Nexus Centre City Mall is a shopping mall located in the South Indian city of Mysore, Karnataka. It is the largest in Mysuru. The mall is owned and operated by Nexus Select REIT and is located in the Nazarbad area of Mysore.

Nexus Centre City Mall houses many international brands' showrooms under one roof, including those of H&M, Apple, Max Fashion, William Penn, and many other. The mall is open Mondays through Sundays, including on public holidays from 10:00 AM IST and closes at 10:00 PM IST.

== History ==
Nexus Centre City was opened to the public in February 2018. It is the largest mall in Mysore.

== Location ==
Nexus Centre City Mall is located at No. 5, Hyder Ali Road, Nazarbad Mohalla, Mysuru.

== Facilities ==
The mall has shopping area of 3,47,000 sqft and houses 100+ brands.
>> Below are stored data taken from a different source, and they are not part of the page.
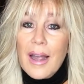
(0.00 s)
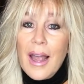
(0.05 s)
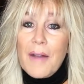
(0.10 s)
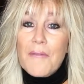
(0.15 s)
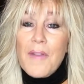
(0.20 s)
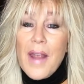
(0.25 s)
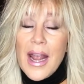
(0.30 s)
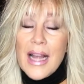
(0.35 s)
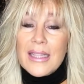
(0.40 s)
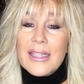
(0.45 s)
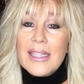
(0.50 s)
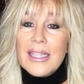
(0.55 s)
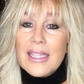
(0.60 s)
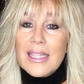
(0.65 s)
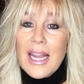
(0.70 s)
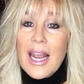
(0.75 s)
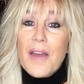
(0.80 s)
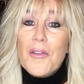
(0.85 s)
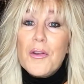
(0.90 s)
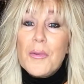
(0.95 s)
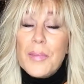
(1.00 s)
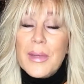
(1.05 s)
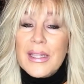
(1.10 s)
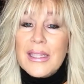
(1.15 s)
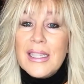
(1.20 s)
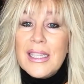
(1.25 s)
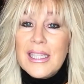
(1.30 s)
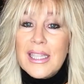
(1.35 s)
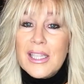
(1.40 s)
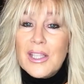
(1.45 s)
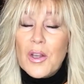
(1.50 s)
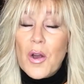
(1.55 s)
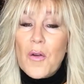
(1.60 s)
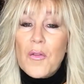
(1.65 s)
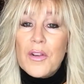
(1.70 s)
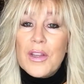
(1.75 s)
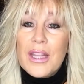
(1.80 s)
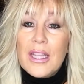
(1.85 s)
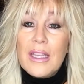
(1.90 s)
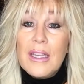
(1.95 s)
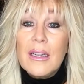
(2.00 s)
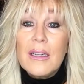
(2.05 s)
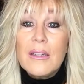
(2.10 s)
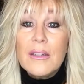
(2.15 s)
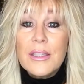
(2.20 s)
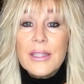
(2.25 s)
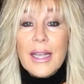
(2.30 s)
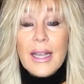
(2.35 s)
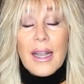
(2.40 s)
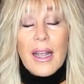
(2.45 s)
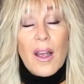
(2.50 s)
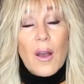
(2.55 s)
advance into other businesses over the years.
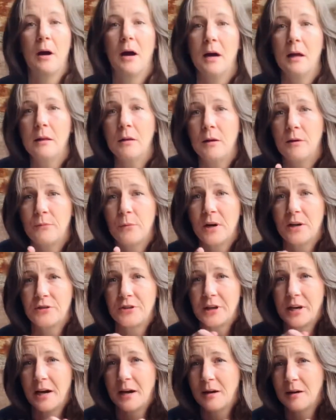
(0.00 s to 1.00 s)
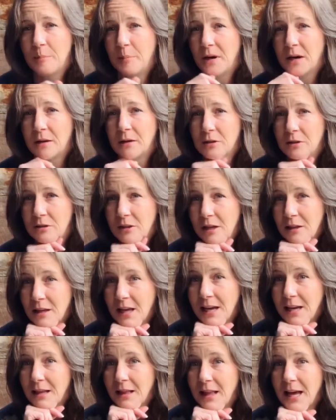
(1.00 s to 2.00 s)
I love watching Harry Potters on
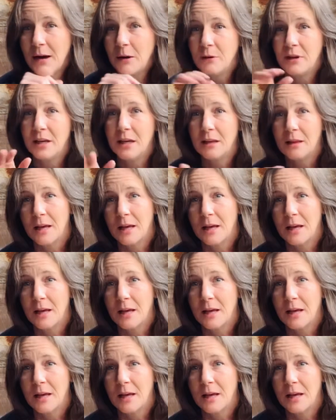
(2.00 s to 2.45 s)
like cloudy,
It has a 6 screen PVR Multiplex, Many brands such as H&M, American Tourister, Crocs, Max have their outlets in the mall. It houses a Loyal world supermarket, unisex salon and spas. Many eateries are available in the food court including Hatti Kaapi, Domino's Pizza, McDonald's, KFC etc. It also has gaming arcade for kids and for adults under one roof. The mall has a panoramic scenic view of Chamundi Hill.